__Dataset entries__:
· · · · · · ·

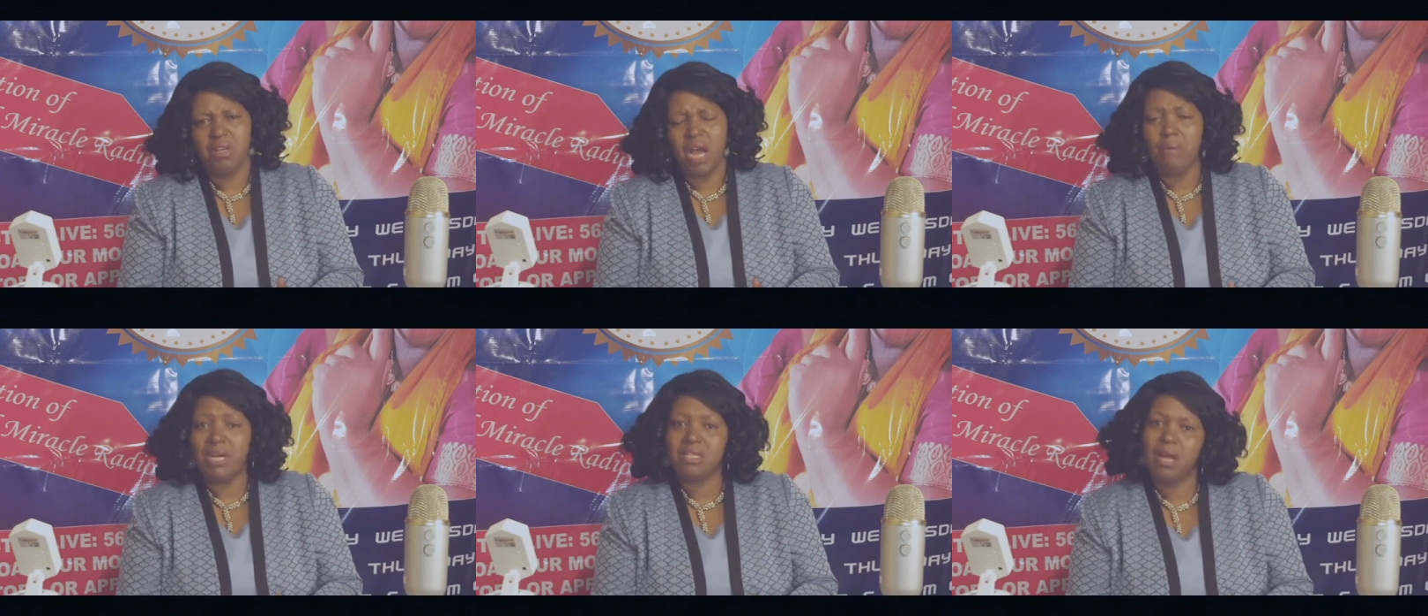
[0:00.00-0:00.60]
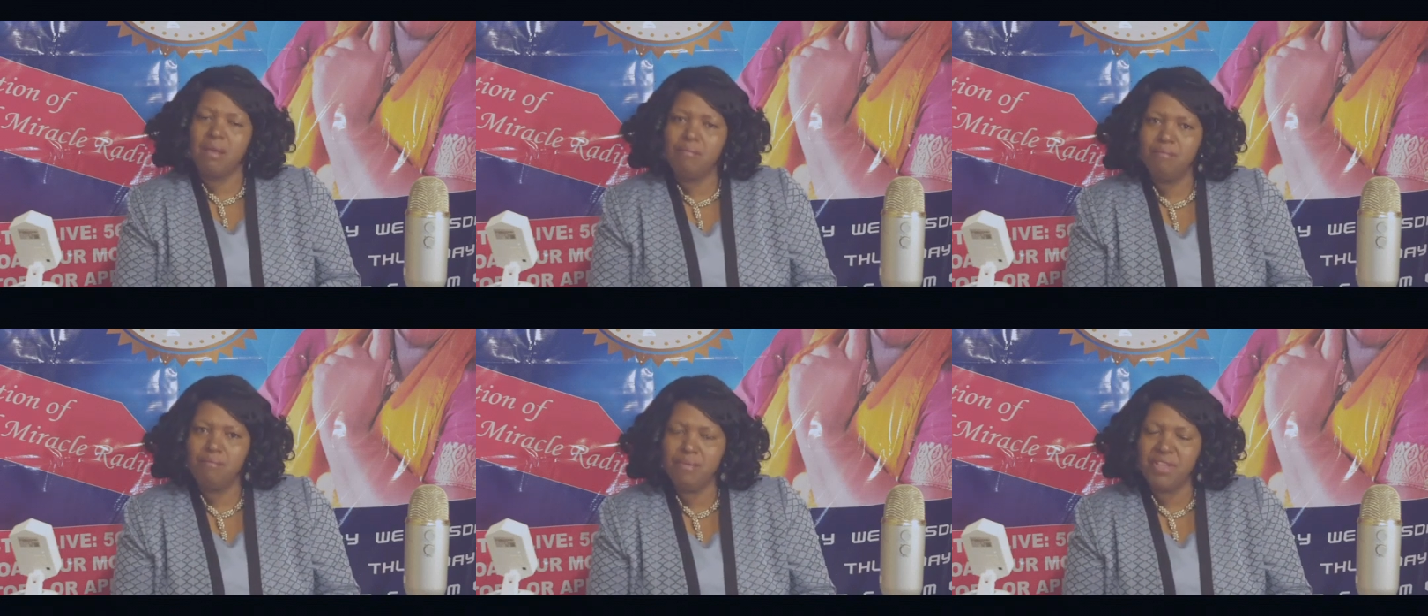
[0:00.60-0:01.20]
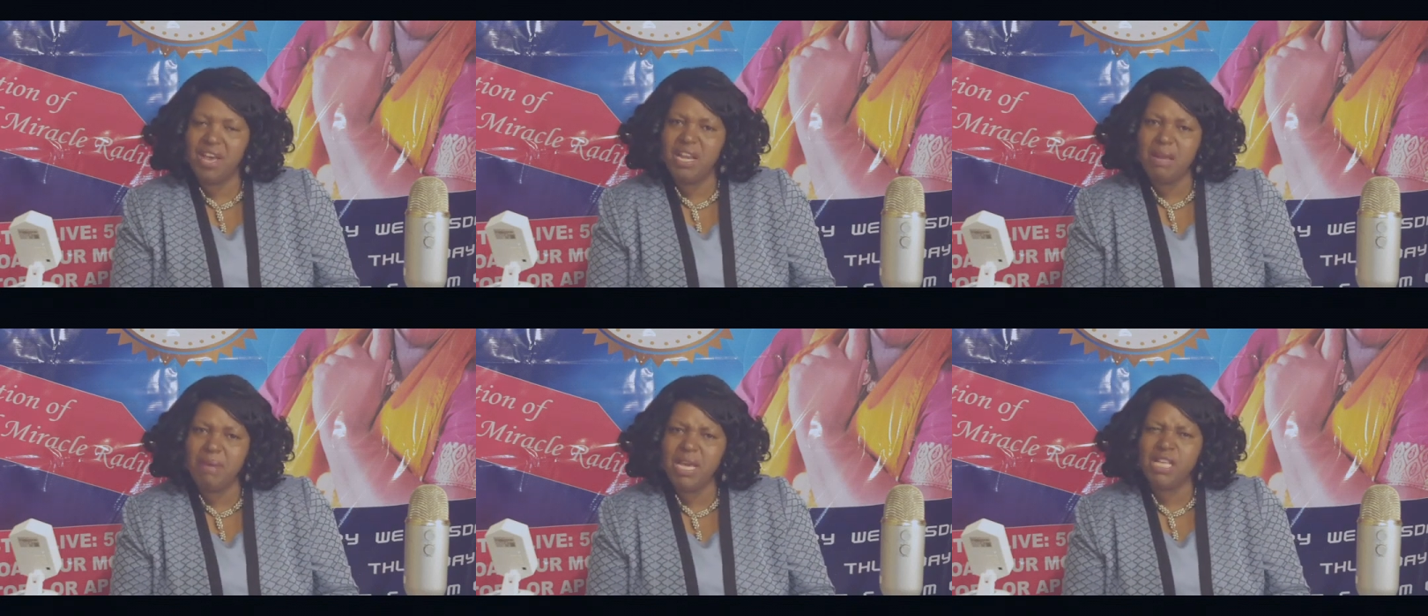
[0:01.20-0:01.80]
our time. The
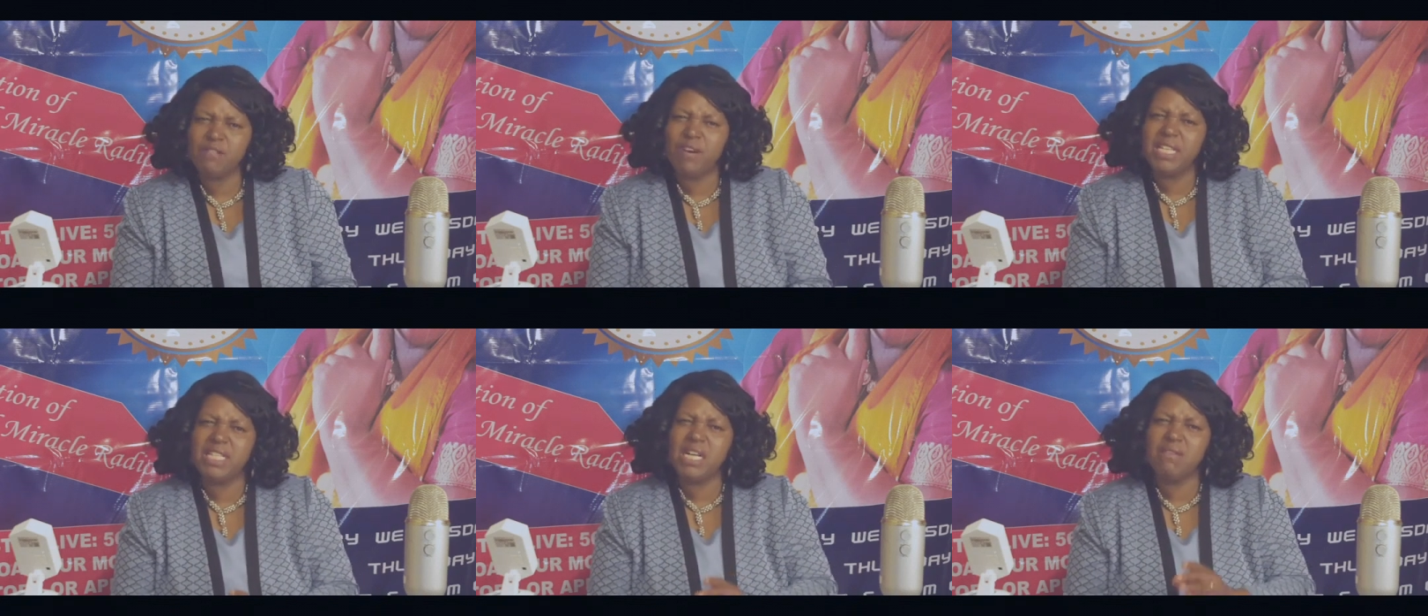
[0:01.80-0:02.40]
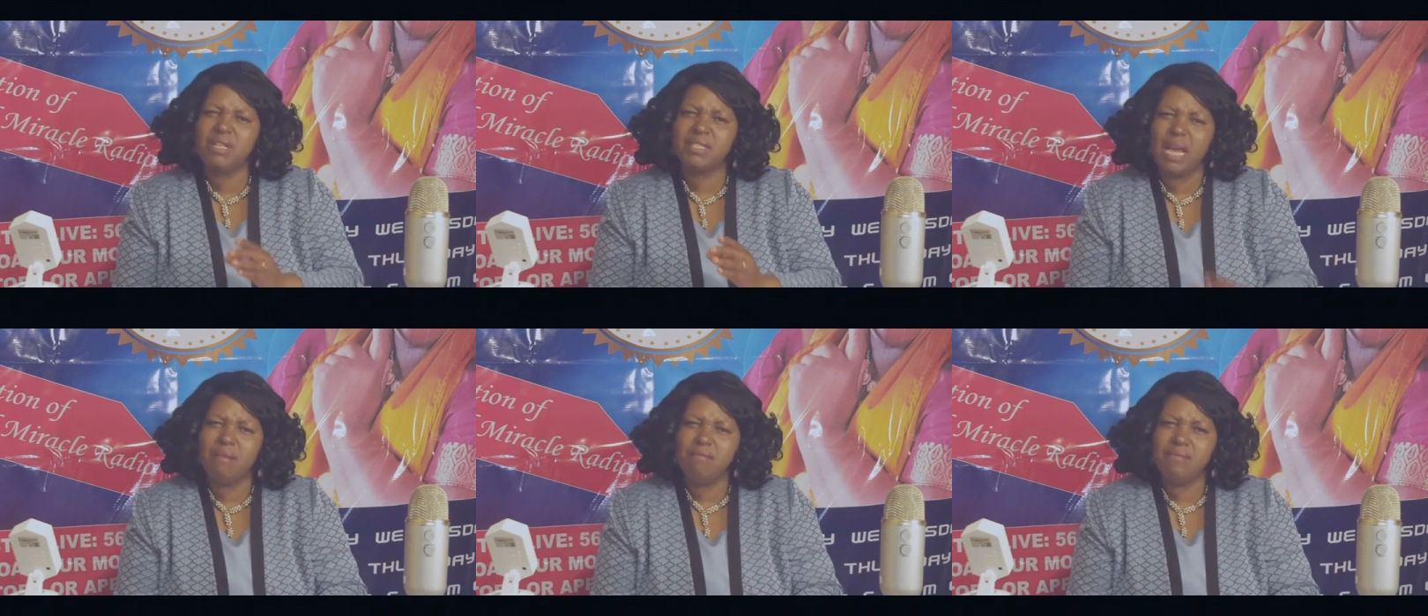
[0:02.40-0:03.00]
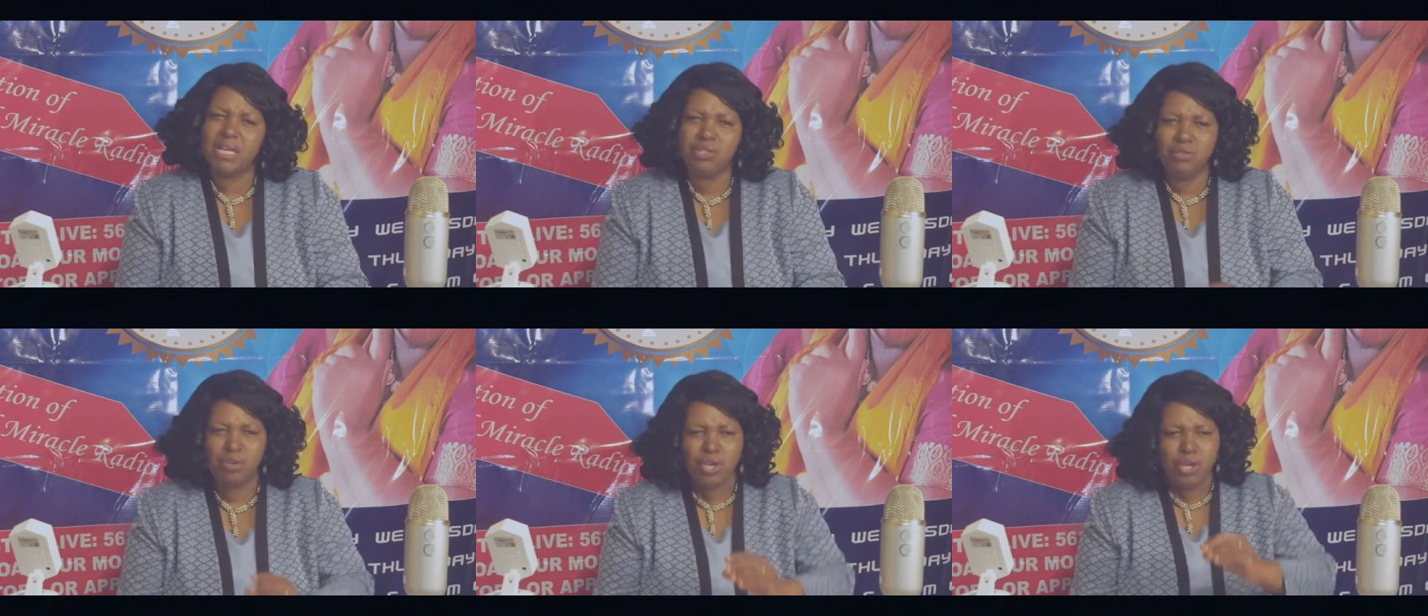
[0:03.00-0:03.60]
enemy is fighting our time that
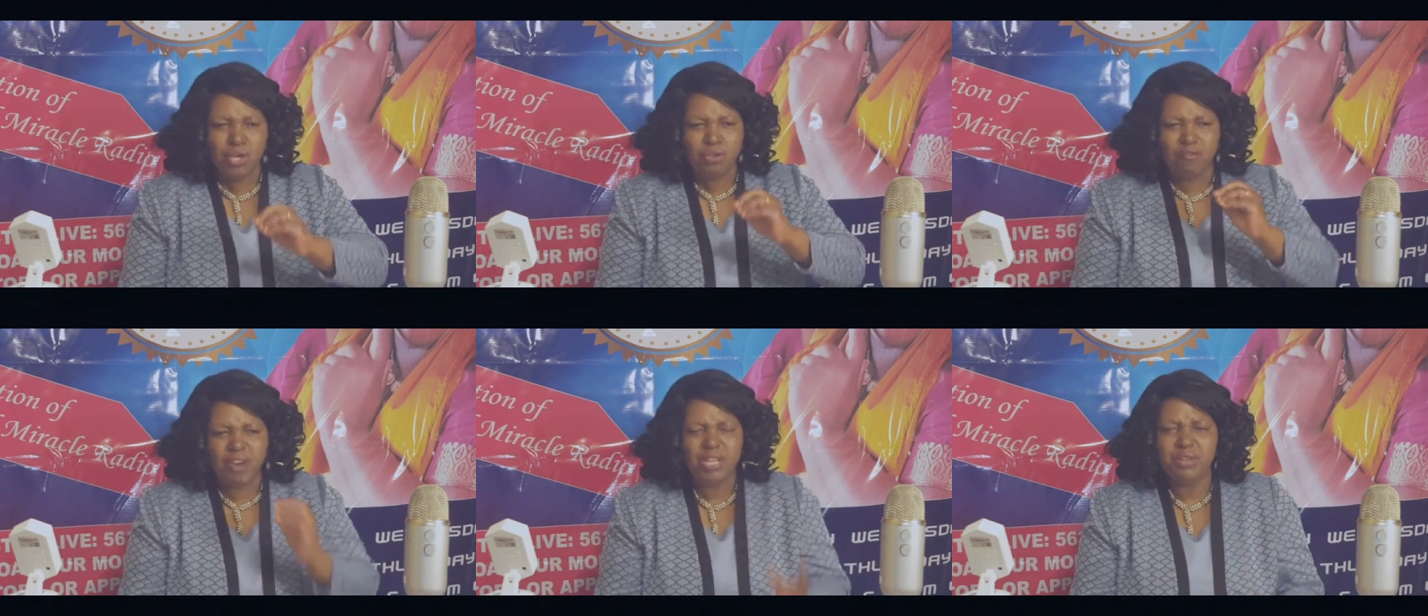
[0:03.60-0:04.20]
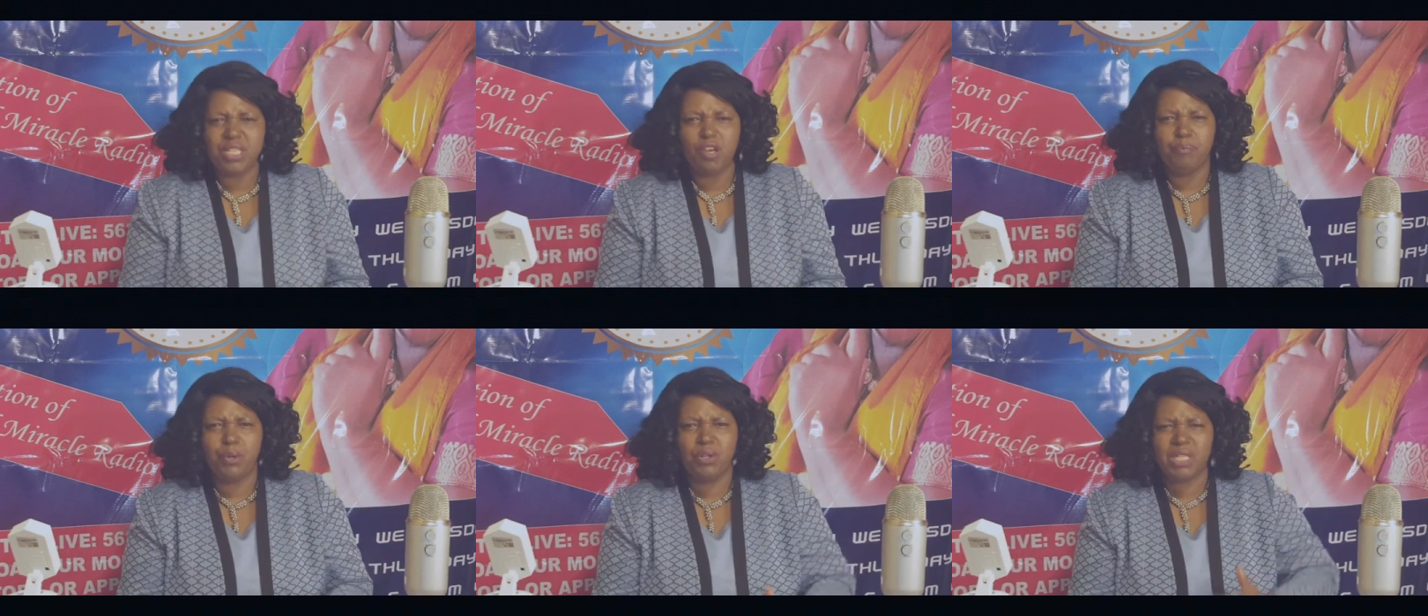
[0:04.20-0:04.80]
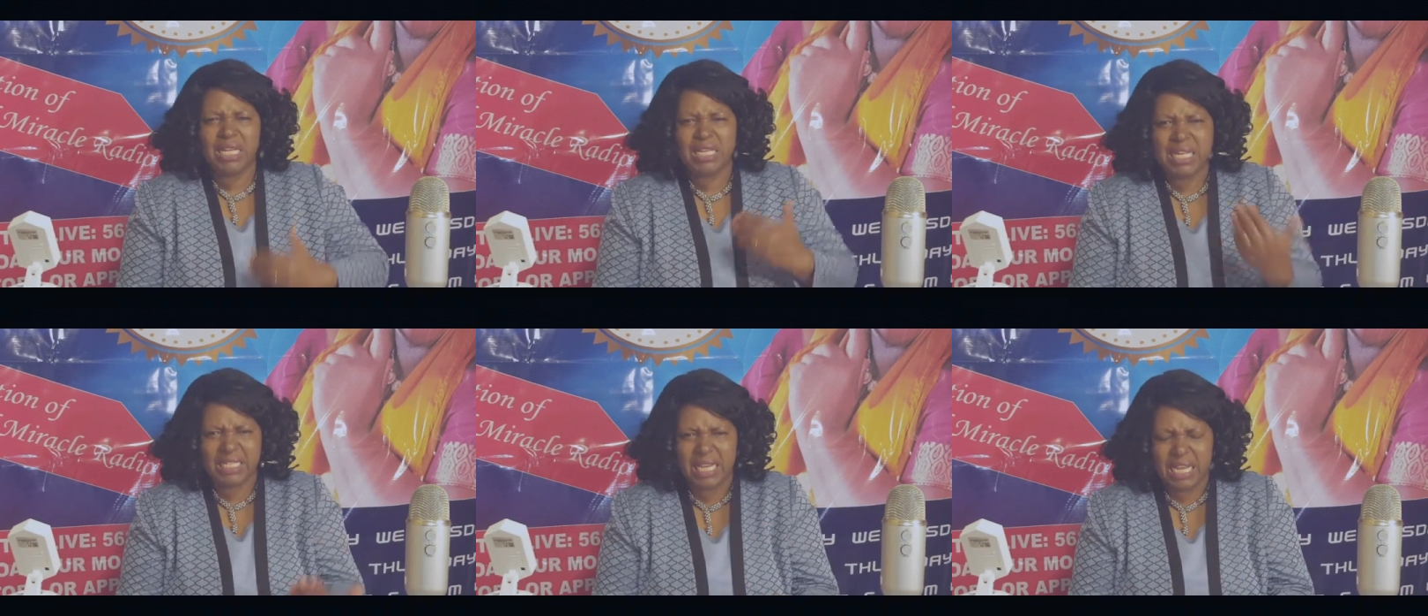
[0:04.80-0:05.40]
you, you find yourself
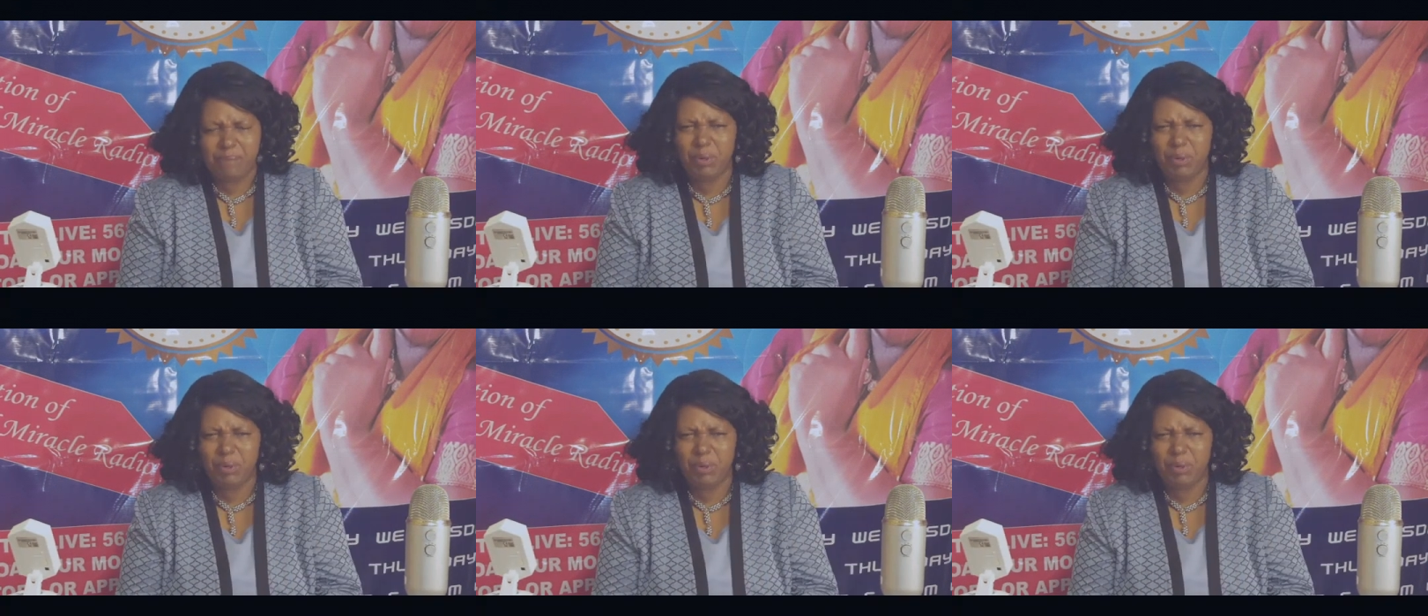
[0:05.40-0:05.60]
proxenating.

· · · · · · ·

__YOUR GOAL__: Set down exactly, with no additions, each line from the line that includes "[0:00.60-0:01.20]" to the final line of the entries above; leave pictures out.

__RESPONSE__:
[0:00.60-0:01.20]
[0:01.20-0:01.80]
our time. The
[0:01.80-0:02.40]
[0:02.40-0:03.00]
[0:03.00-0:03.60]
enemy is fighting our time that
[0:03.60-0:04.20]
[0:04.20-0:04.80]
[0:04.80-0:05.40]
you, you find yourself
[0:05.40-0:05.60]
proxenating.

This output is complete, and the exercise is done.